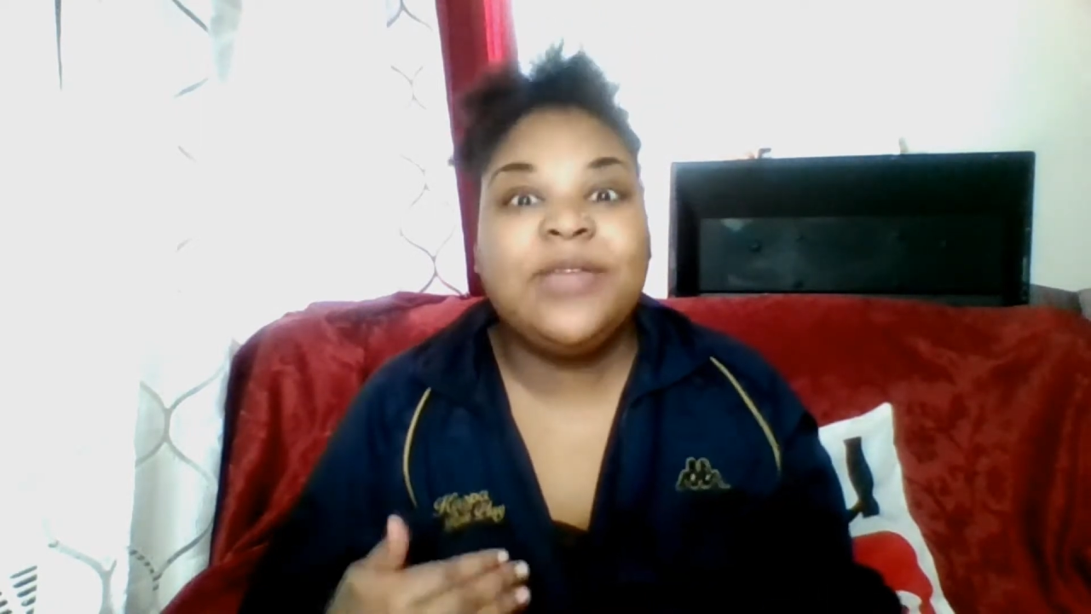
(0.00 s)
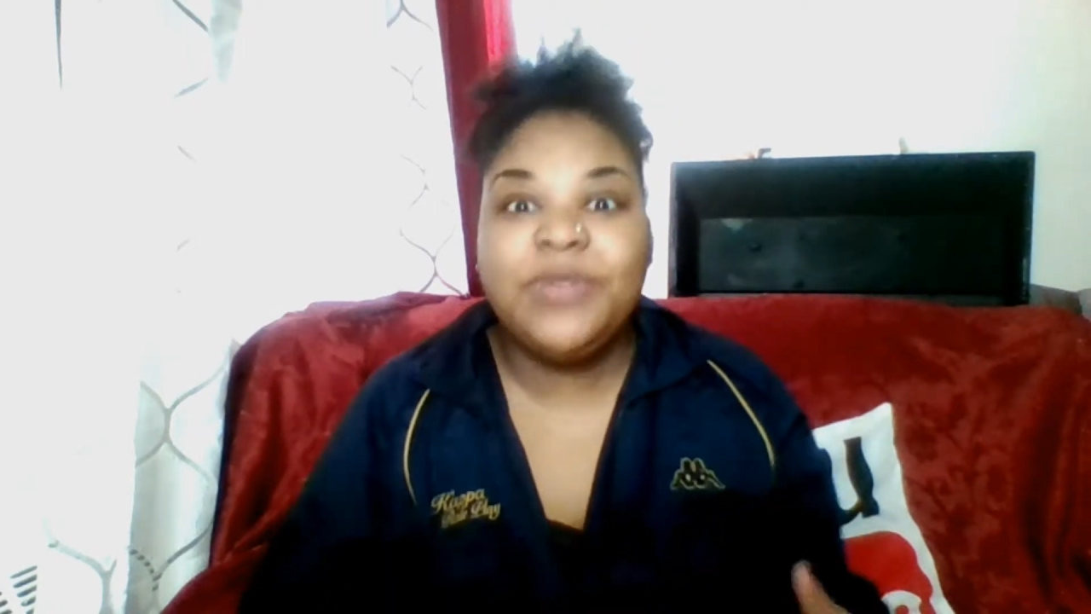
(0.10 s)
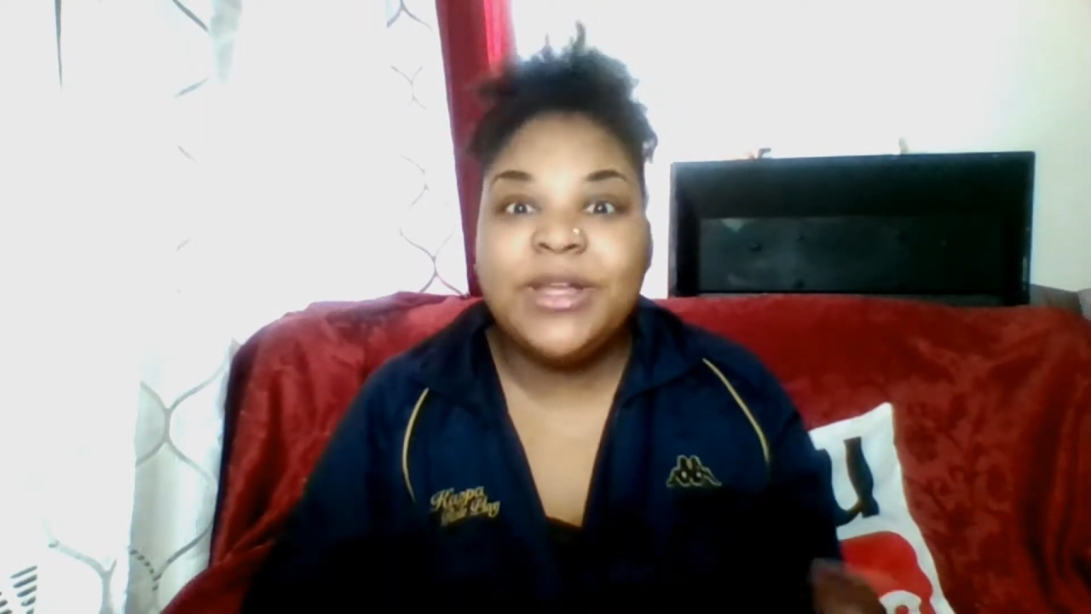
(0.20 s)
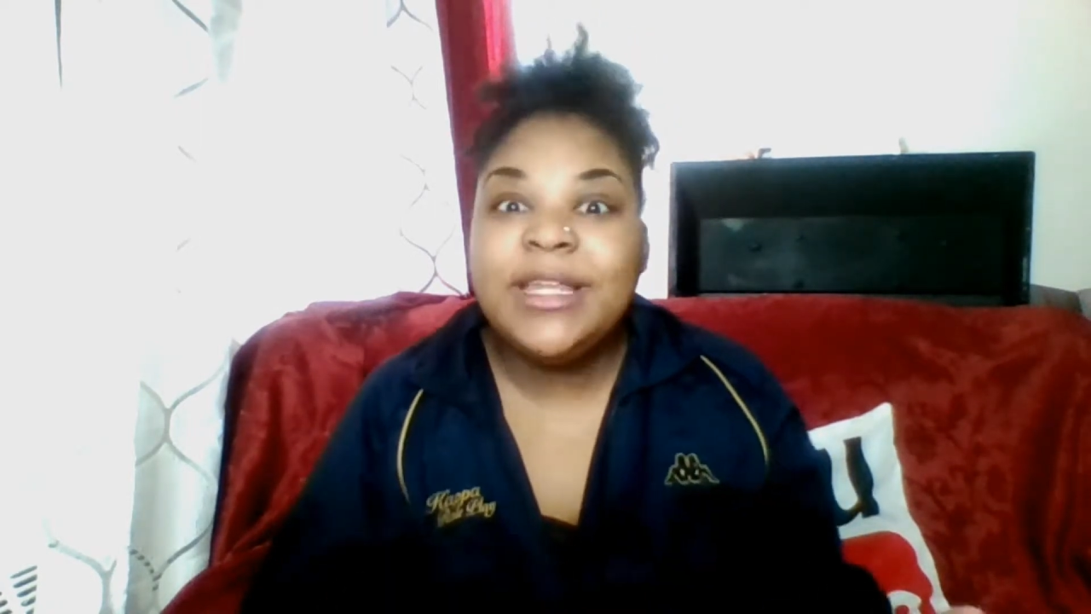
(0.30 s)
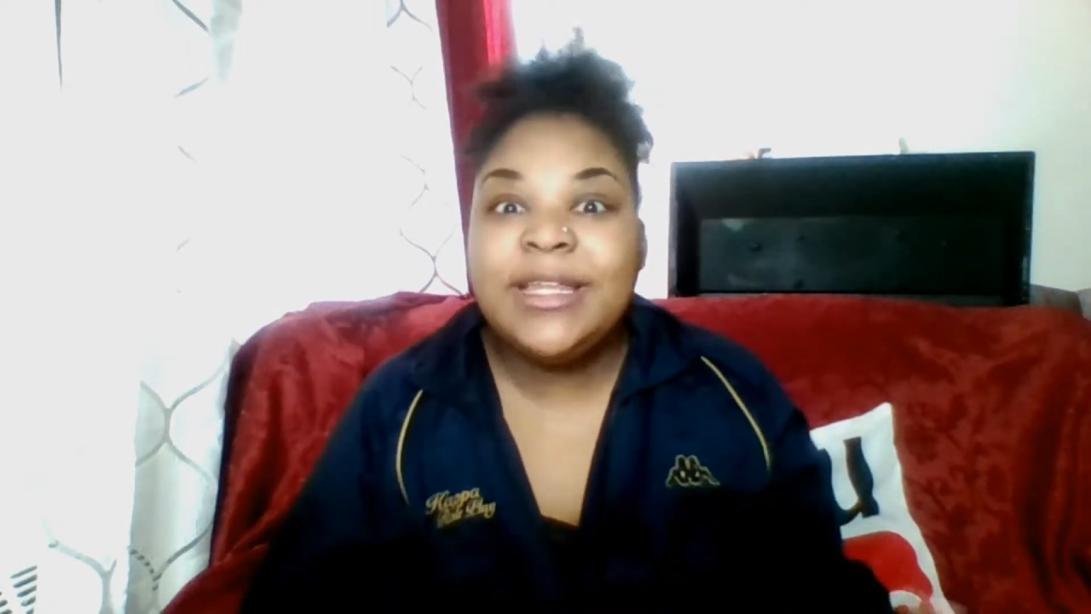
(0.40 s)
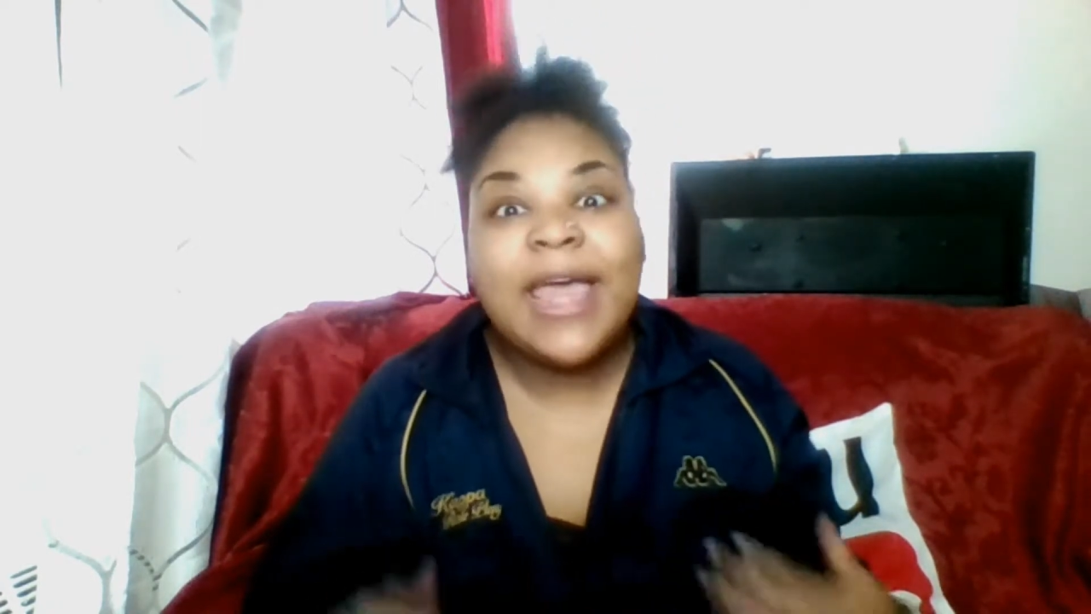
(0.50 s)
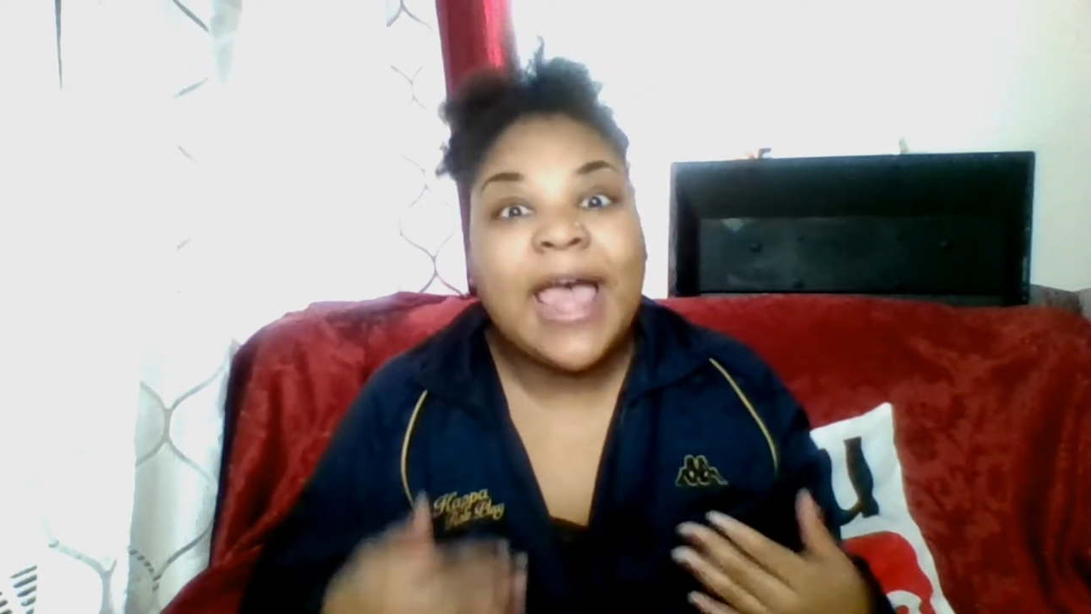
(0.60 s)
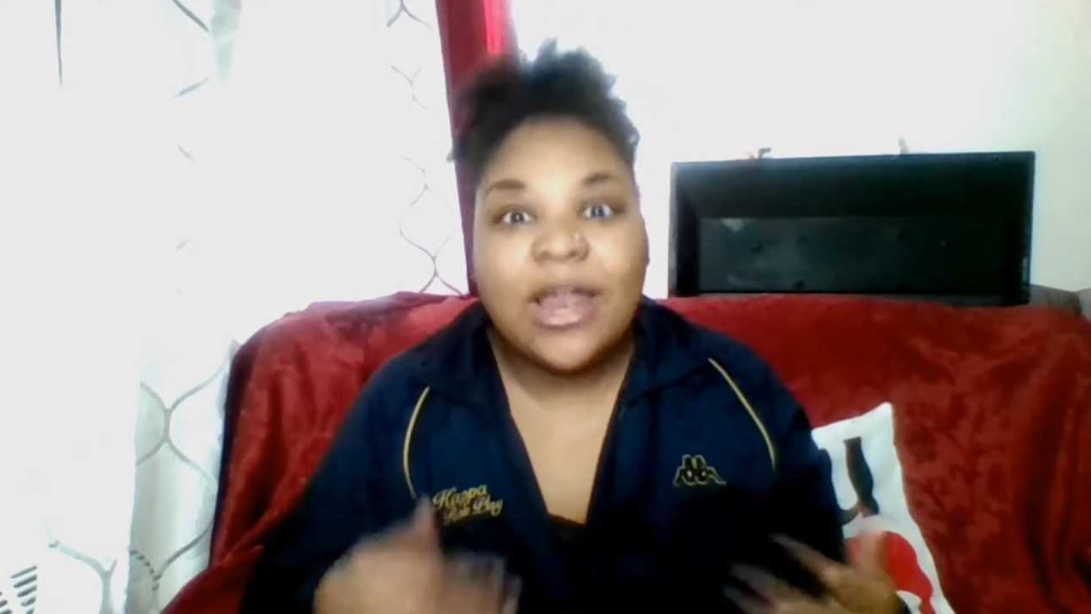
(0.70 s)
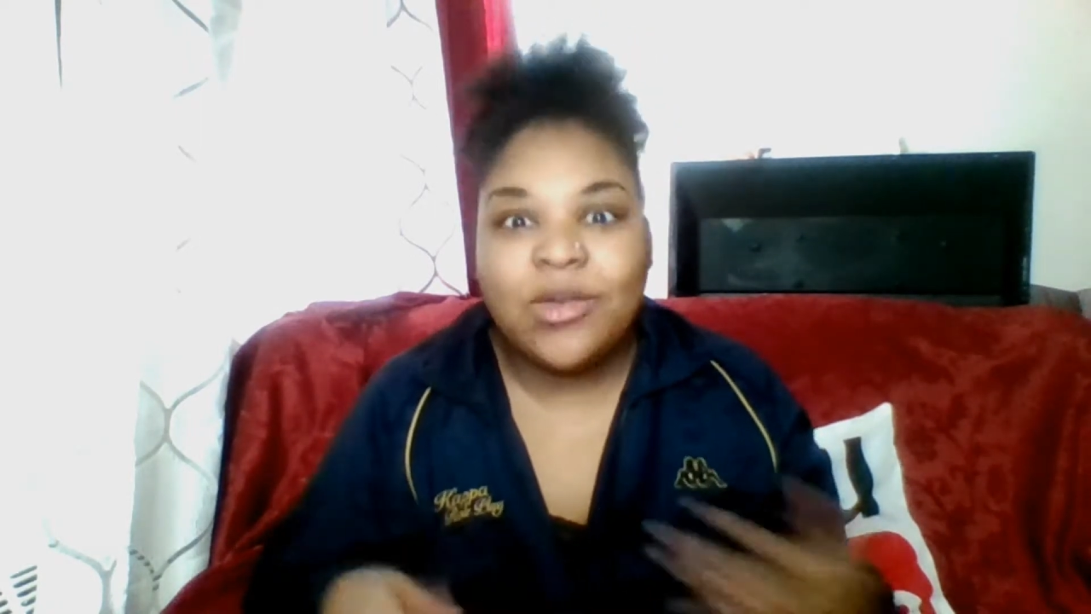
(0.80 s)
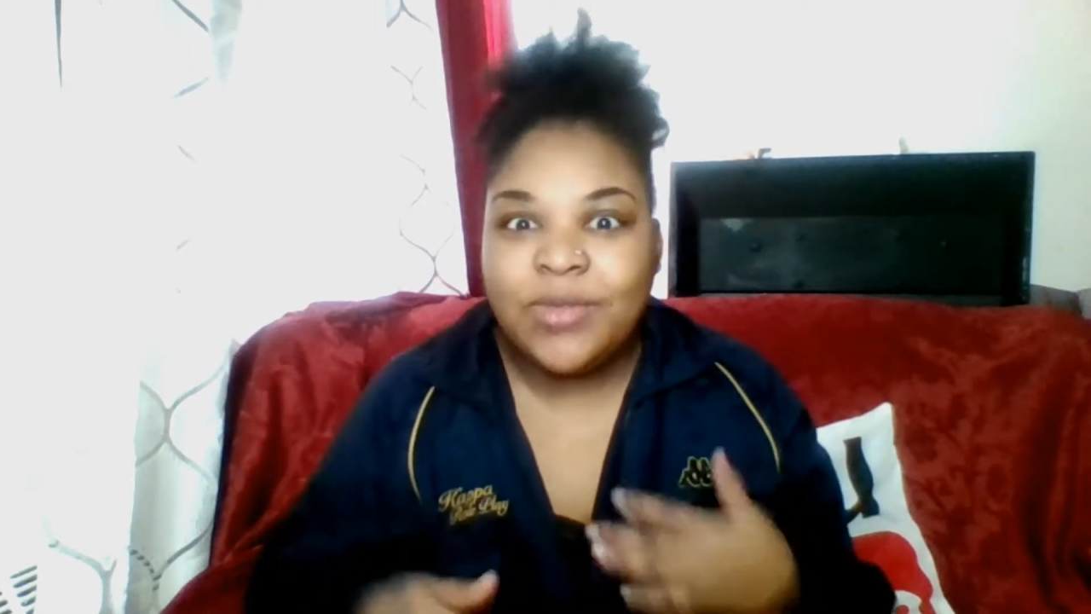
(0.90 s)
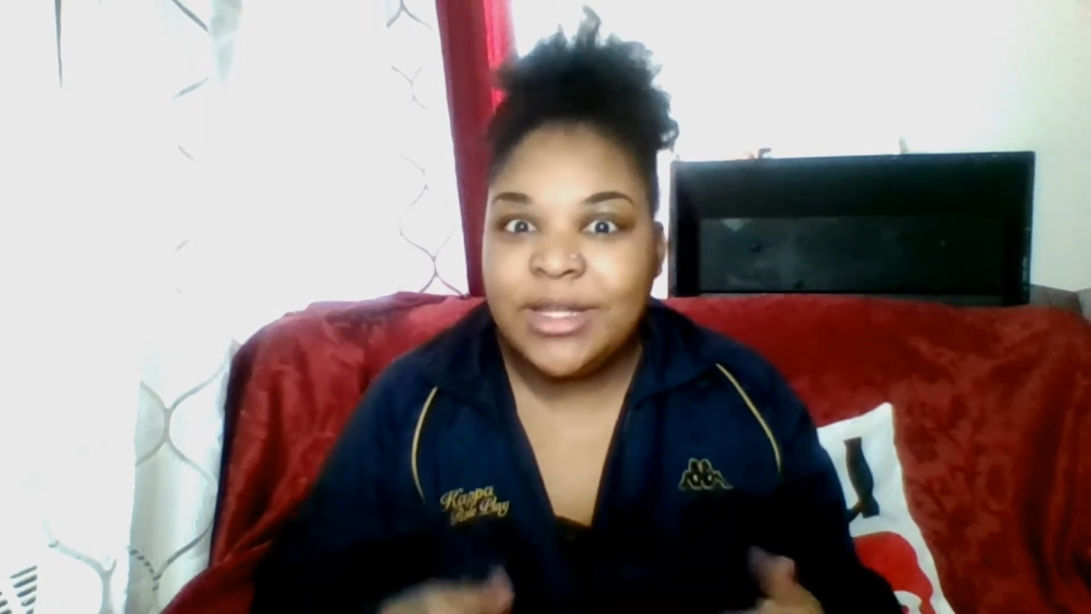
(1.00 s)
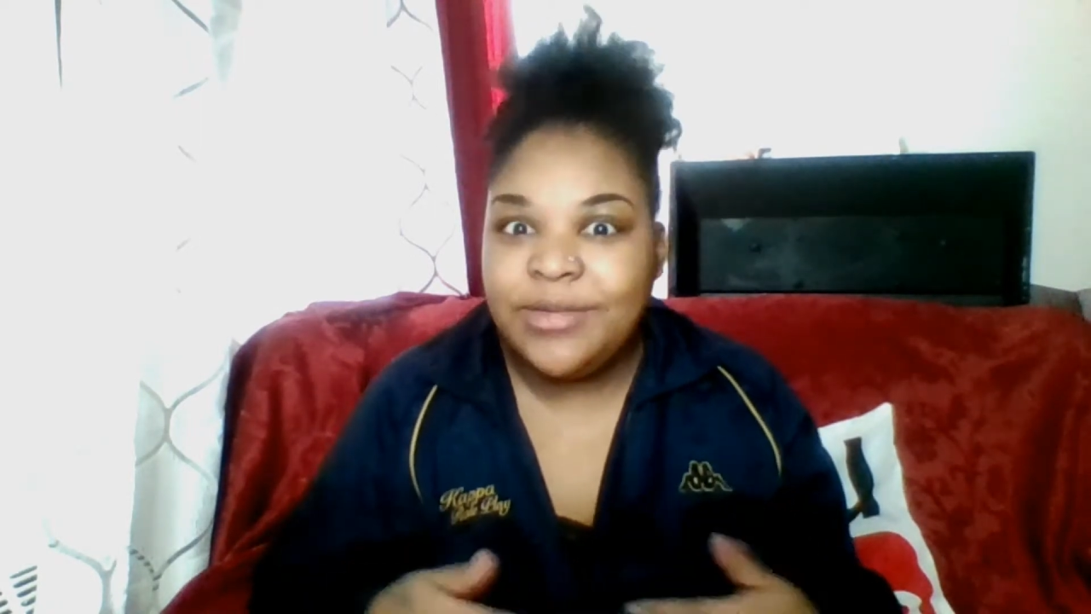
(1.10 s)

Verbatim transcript: really, they had a really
===============
> [Exercise requirements]: Return every entry word for word, leaving the pictures out.

> [Response below]:
(0.00 s)
(0.10 s)
(0.20 s)
(0.30 s)
(0.40 s)
(0.50 s)
(0.60 s)
(0.70 s)
(0.80 s)
(0.90 s)
(1.00 s)
(1.10 s)

Verbatim transcript: really, they had a really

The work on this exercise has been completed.